Comment by Karl Hardisty — May 19, 2008 @ 9:27 pm
12
Probably not important to your weather pages, but setting overflow: hidden; on the body can cause problems in Firefox when you want to print a page that’s longer than one sheet of paper. As the content overflows the sheet only the first sheet will be printed. The second sheet will probably contain one more line but the rest of it will be empty.
It’s something to keep in mind when using overflow: hidden; on large block elements (not just the body).
Comment by Sander Aarts — May 20, 2008 @ 4:36 pm
13
Sander,
thank you for the heads up. We are aware of this and have been searching for a fix (with no luck so far).
Regards,
Karl
Comment by Karl Hardisty — May 20, 2008 @ 5:05 pm
14
You might want to make sure the ratio on the image is at least 4:3 to get rid of the unnecessary whitespace below the image… and make sure that if the bottom part of the image gets cropped off, nothing important is missing
Comment by Matijs — May 21, 2008 @ 1:08 am
15
I actually love the script that grabs the weather… Am after something like this for WotUThink.com.
Comment by Jermayn Parker — May 21, 2008 @ 8:01 pm
16
I’ve got something like that on my temporary splash page while I sort out my work, it’s just a large css-centred image which gives pretty much the same effect.

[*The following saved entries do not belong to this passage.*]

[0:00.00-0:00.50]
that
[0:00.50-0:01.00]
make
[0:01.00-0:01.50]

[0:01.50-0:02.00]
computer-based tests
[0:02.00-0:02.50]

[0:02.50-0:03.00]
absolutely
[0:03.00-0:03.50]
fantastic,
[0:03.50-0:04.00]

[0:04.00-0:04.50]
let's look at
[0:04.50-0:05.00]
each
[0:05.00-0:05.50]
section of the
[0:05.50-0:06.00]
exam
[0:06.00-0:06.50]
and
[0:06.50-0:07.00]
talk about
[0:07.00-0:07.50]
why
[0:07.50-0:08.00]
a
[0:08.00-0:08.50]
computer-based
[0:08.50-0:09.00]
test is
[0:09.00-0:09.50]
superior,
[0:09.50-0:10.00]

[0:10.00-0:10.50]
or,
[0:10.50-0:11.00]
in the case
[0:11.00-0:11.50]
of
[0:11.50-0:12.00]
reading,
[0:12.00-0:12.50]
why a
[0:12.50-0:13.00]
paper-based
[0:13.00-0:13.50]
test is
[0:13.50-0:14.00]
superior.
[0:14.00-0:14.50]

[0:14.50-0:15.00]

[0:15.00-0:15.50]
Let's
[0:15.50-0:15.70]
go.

Comment by Alex Moyler — May 22, 2008 @ 7:36 am
17
depends where the center of focus is in your image.
i replaced:
top:0;
with
bottom:0;
thanks for the small tutorial.
Comment by tudor — June 18, 2008 @ 3:39 am
18
So, what about IE6? Sucks that people still use this absolutely horrible browser, but I have a client who needs a dynamic background image that resizes and also has visitors who still use IE6. IE < 6 luckily enough, represents less than a percent of the visitors so I don’t have to worry about THAT browser.

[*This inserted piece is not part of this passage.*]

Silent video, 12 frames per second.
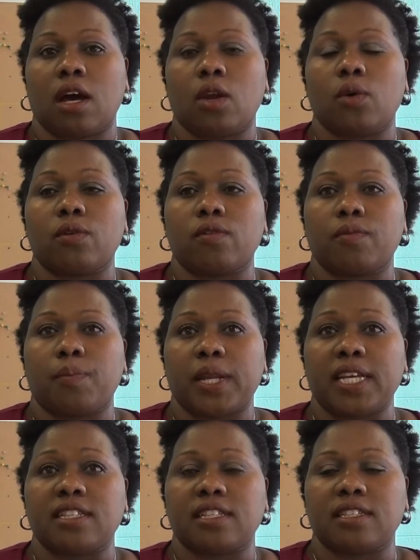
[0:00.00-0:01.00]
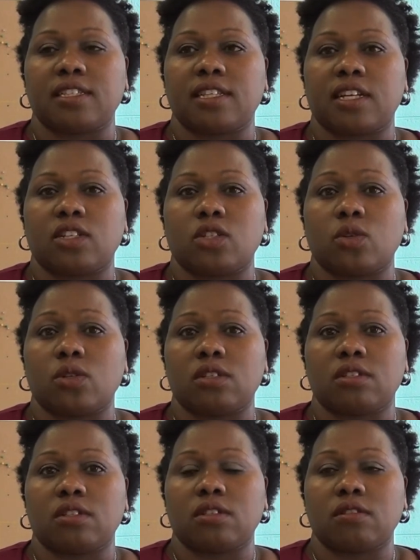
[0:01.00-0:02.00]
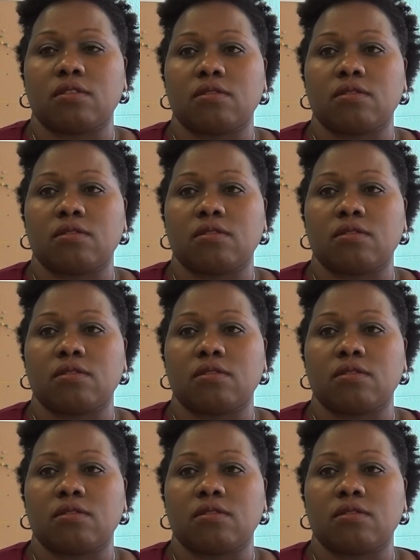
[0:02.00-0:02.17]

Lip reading: a lot of places that don't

Comment by Eric — July 6, 2008 @ 5:31 pm
19
Fantastic.
One thing about whatstheweather though… could you have it detect which countries use Celcius/metric (like here in Australia), rather than imperial (it’s default) and change the temperature info accordingly. It got my city right (Perth, WA), but the weather isn’t “slightly cloudy” atm (it’s thunderstorms and hail), and fahrenheit means nothing to me. Once you detect if the city is in a metric country, then you could do a small conversion of whatever the fahrenheit is, to metric.
Anyway, love the proof of concept. I think it’ll be a while though before we all have decent enough internet speeds to be able to use it.